Ao avaliar o progresso do desenvolvimento humano e os resultados do desenvolvimento, o foco será em como garantir que os mais necessitados beneficiem-se totalmente do avanço do desenvolvimento humano e em se aqueles que se libertaram dessas privações básicas continuam a progredir.

Avaliar não só a quantidade, mas também a qualidade do progresso do desenvolvimento humano é também vital nesse esforço — por exemplo, as crianças podem concluir o ensino fundamental, mas isso não representa progresso humano, a menos que elas saibam ler e escrever apropriadamente.

O relatório de 2016 revisará também alguns dos índices compostos e complementará a avaliação do desenvolvimento humano ao considerar questões de mensuração relacionadas a sustentabilidade ambiental, segurança humana, participação etc. Investigará também como indicadores de felicidade e bem-estar (como o  Gross Happiness Index) pode acrescentar uma nova percepção sobre o desenvolvimento humano. O objetivo é avançar rumo a uma forma mais abrangente, concisa e coerente para medir o desenvolvimento humano.

No âmbito das políticas, o relatório buscará definir um padrão unificado para a análise de políticas, ancorado na abordagem do desenvolvimento humano, enfatizando não apenas quais políticas são necessárias, mas também como elas poderiam ser implementadas.

Ele terá também uma abordagem tanto normativa quanto instrumental em relação a questões de justiça social, equidade, igualdade, tolerância, diversidade cultural, não-violência e democracia. E, como uma visão compartilhada da humanidade requer esforço coletivo para elevar o desenvolvimento humano de maneira inclusiva e sustentável, o relatório dará atenção ao Estado assim como às instituições nos níveis nacional, regional e global.

Desenvolvimento Humano e a Agenda 2030

Apesar de o tema do relatório de 2016 não ser a Agenda 2030, reconhecemos que esse acordo global moldará o discurso do desenvolvimento e das políticas públicas nos próximos 15 anos.

Ao mirar os caminhos futuros, o desenvolvimento humano pode ser associado a essa agenda de forma mutuamente fortalecedora.
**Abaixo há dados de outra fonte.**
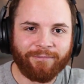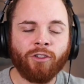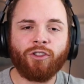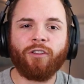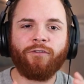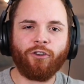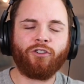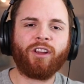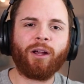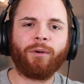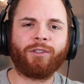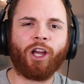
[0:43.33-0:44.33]
So the first thing
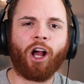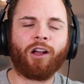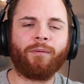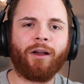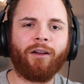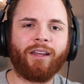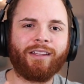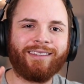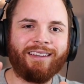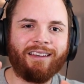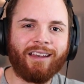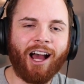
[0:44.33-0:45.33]
I want to talk about is
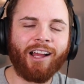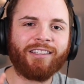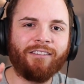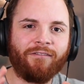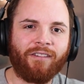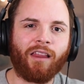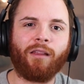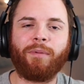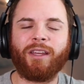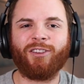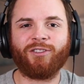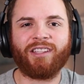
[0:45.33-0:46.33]
not
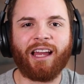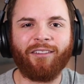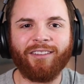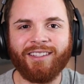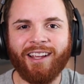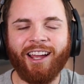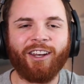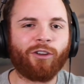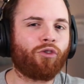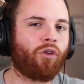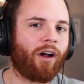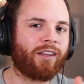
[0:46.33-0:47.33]
developing your sound design
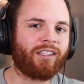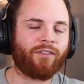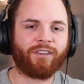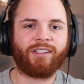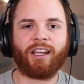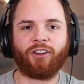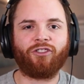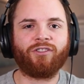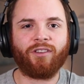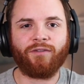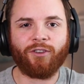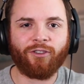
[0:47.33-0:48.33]
across different sections
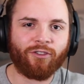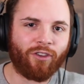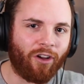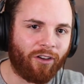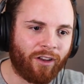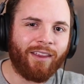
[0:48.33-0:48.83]
of your song.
Os RDH podem trazer contribuições intelectuais e fortalecer as opções de política para alcançar os Objetivos de Desenvolvimento Sustentável (ODS).
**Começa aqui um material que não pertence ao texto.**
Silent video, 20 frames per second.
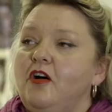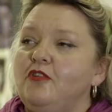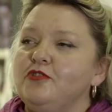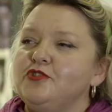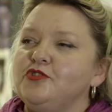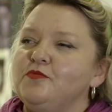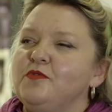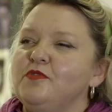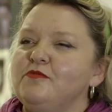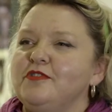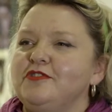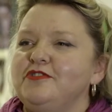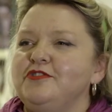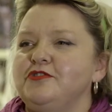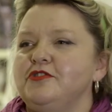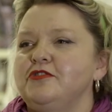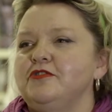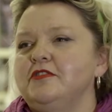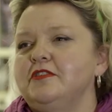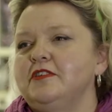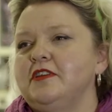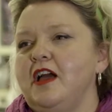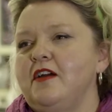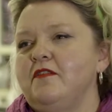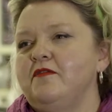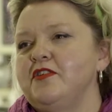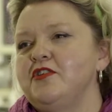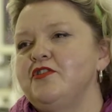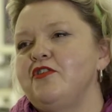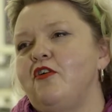Also, we wanted to
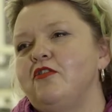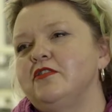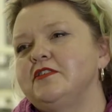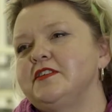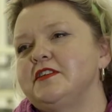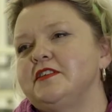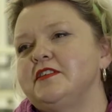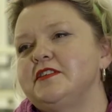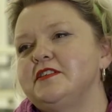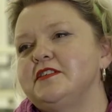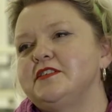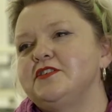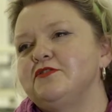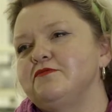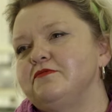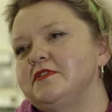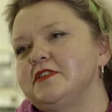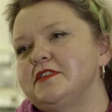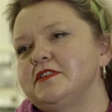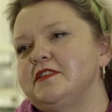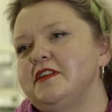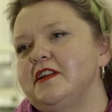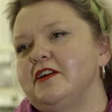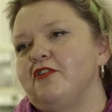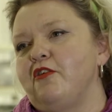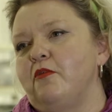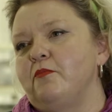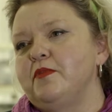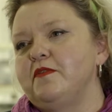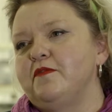have a nod at the students that
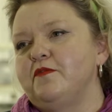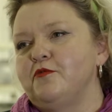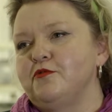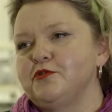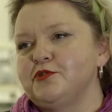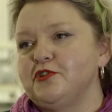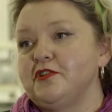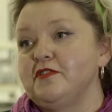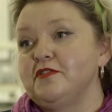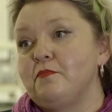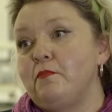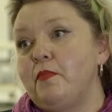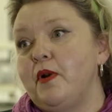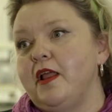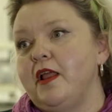had gone before, sort of the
Alguns indicadores do desenvolvimento humano podem ser alinhados a determinados indicadores dos ODS e poderiam ser utilizados para acompanhar seu progresso. Por outro lado, o compromisso da Agenda 2030 de não deixar ninguém para trás pode fornecer um instrumento para priorizar a atenção para certas dimensões do desenvolvimento humano e grupos de pessoas; e para uma transformação do desenvolvimento no contexto no pensamento sobre o desenvolvimento humano, como observado acima.
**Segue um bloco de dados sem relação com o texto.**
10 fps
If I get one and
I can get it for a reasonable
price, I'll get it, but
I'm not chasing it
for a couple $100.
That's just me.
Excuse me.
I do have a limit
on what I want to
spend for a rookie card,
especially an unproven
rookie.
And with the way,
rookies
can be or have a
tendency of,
Tanto o paradigma do desenvolvimento humano quanto o RDH estão em um momento crucial de sua história. Eles estabeleceram uma tradição notável e um longo histórico de avanços no pensamento conceitual, medições, advocacy e na realização prática do desenvolvimento humano.

Ao mesmo tempo, o retrato do desenvolvimento no mundo atualmente — e no futuro próximo — é diferente daquele que era em 1990. O desafio é alavancar os ganhos em nosso conhecimento e entendimento para garantir que tanto o retrato quanto os relatórios, enquanto mantêm continuidade com os princípios e abordagens fundamentais, motivem mudanças positivas na vida das pessoas e continuem relevantes e úteis para atingir os Objetivos de Desenvolvimento Sustentável da Agenda 2030. O relatório de 2016 representa um exercício intelectual voltado para essa mudança.